The Paris tasting has gone down in history as The Judgment of Paris among wine aficionados, the coming of age of an American industry, long dismissed by Europeans as an effort in futility by American dilettantes.

Embodying this attitude, France-based wine merchant Stephen Spurrier, played by a gently comic Alan Rickman, arrives in Napa Valley.

Spurrier, driving a battered Gremlin, enters with little style or fanfare, annoying American vintners along the way as he tastes what California has to offer, taking the best with him back to Paris.

Here, he has set up a blind tasting among French experts, with a magazine writer on hand to proclaim the results to the world.

Could it be that Napa Valley might actually produce a wine, any wine, to compare with the centuries of greatness from Bordeaux or Burgundy?

History tells us that it can -- and "Bottle Shock" gives us the story, good wine information poured out in measured doses, beautiful cinematography and plenty of tension.

The actual tasting, happening toward the end of the movie, is almost an afterthought -- and we'd have it no other way. The hard work in the vineyards, the financial struggles of the farmers in the Napa Valley of the day, had already taken place.
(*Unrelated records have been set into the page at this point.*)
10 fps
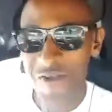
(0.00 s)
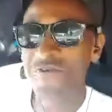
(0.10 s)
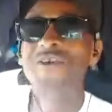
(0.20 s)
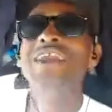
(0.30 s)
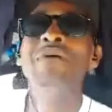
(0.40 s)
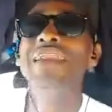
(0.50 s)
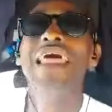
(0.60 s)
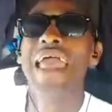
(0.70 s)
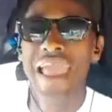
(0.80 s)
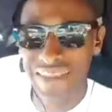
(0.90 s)
Freedom at
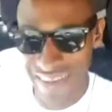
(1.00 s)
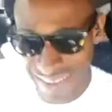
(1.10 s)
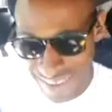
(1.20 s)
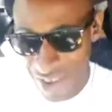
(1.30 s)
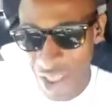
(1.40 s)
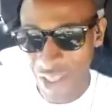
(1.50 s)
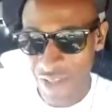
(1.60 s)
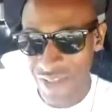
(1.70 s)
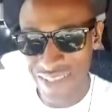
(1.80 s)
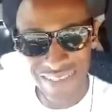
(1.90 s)
last.
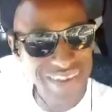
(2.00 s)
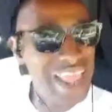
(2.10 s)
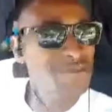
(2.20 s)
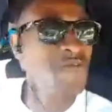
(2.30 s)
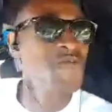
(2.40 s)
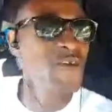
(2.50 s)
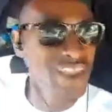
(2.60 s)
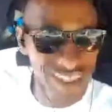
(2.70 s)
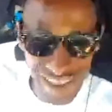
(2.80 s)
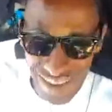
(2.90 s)
Slaves are
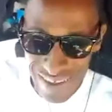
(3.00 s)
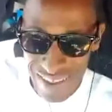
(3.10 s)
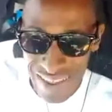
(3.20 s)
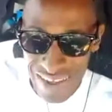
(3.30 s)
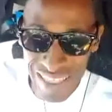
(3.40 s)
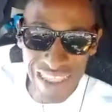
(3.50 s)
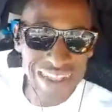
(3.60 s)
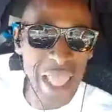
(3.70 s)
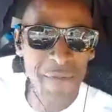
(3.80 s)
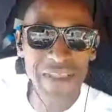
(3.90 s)
free. The
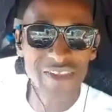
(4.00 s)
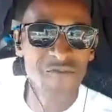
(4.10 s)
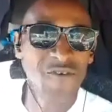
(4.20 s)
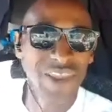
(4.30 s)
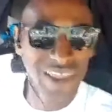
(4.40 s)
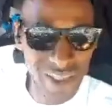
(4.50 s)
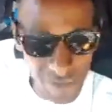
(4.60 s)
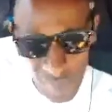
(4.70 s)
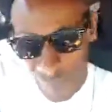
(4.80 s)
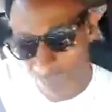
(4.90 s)
kidnappies are free.
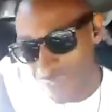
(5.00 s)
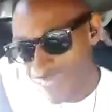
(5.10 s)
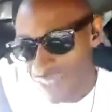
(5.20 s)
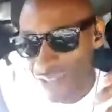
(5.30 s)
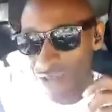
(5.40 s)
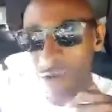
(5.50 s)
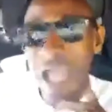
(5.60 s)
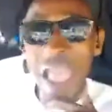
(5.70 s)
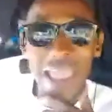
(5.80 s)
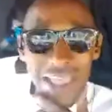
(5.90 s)

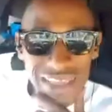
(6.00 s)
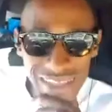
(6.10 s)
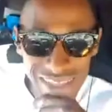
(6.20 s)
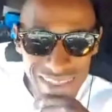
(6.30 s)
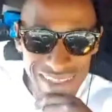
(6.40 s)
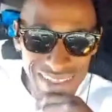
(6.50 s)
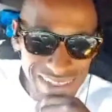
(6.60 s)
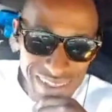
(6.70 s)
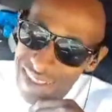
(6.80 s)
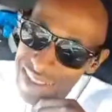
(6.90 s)
Why?
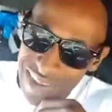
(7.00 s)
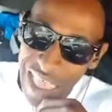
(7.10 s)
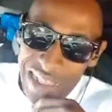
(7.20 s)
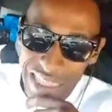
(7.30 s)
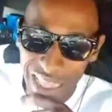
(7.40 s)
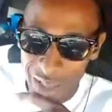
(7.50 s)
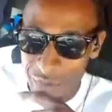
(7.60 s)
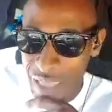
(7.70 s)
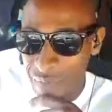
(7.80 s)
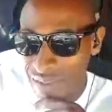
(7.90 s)
It's our time,
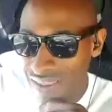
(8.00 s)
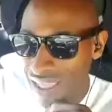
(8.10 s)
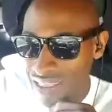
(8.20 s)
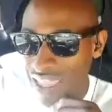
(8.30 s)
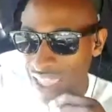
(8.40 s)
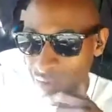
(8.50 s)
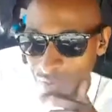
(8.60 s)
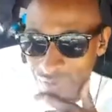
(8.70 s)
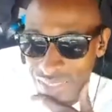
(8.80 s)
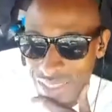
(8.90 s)
baby. It's our time.
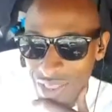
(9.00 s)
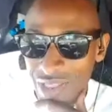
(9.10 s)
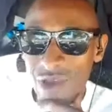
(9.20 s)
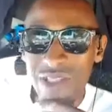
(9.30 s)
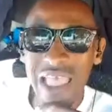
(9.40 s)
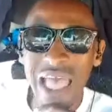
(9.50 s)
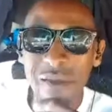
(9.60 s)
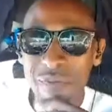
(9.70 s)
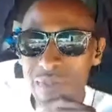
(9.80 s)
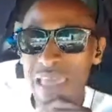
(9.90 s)
Your
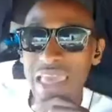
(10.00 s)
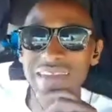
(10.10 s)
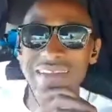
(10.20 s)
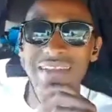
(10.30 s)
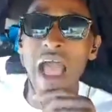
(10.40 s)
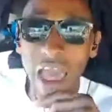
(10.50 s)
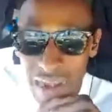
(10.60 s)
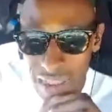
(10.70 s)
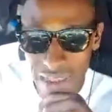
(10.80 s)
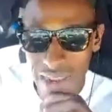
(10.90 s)
time is
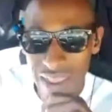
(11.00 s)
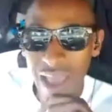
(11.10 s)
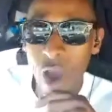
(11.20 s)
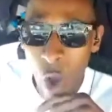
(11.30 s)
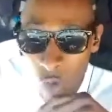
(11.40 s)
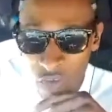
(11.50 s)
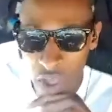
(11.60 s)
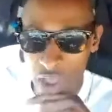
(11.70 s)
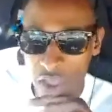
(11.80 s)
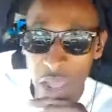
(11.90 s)
done.
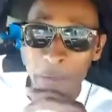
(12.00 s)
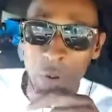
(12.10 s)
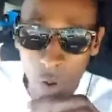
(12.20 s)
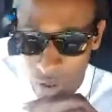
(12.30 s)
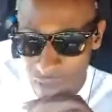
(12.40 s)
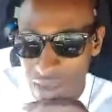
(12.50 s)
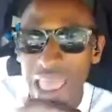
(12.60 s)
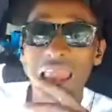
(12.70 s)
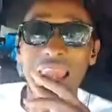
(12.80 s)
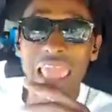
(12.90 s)
Over. Kaput.
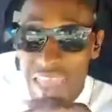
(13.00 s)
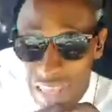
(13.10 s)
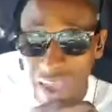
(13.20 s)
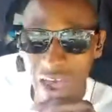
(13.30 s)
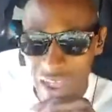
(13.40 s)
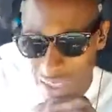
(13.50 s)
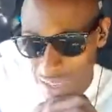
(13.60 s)
Later.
How important, though, was the Paris tasting to the American wine industry, looking back more than three decades?

We asked wine expert Woody De Luna of Republic Distributing and Texas winemaker Richard Becker for their perspectives. Both sat on a 1984 panel at the New World Wine & Food Festival that re-created the tasting and again found the Californian wines superior.

Becker related a story about the 1976 tasting that he heard from Robert Mondavi and that is included in the film: "At the end of the first pass of the white wines, the judges said, 'This is a waste of our time. It's obvious the French wines are far superior."' They did the same with the reds. And they were wrong on both counts.

"What's not too well known is that the French hosted a second tasting in 1986, and the results were the same: The Californians won again," Becker said. "After that Robert Mondavi said, 'That will be the end of blind tastings by the French judges."'

The initial tasting had a tremendous impact on the owner of Becker Vineyards. The judges' decision was that "you can make wonderful wine anywhere," he said.

It's the reason Becker called one of his wines Iconoclast, though the name takes the challenge one step further.

"We wanted to break that icon that only good wines can come from France and California," he said.

De Luna concurred. "The 1976 Paris tasting changed the world of wine for the better. It not only signaled the arrival of the New World of wine in the form of superb California chardonnay and cabernet sauvignon, but it was in many ways responsible for the French improving their wines. With international competition, French wines had to strive to be the best they could be as opposed to simply resting on their laurels," he said.

De Luna admitted to being a "confirmed Francophile" when it comes to wine, though he made exceptions for his "beloved German rieslings."

"I am very grateful that it is now a relatively rare occurrence to come across a mid- to top-level French wine with serious faults," de Luna said.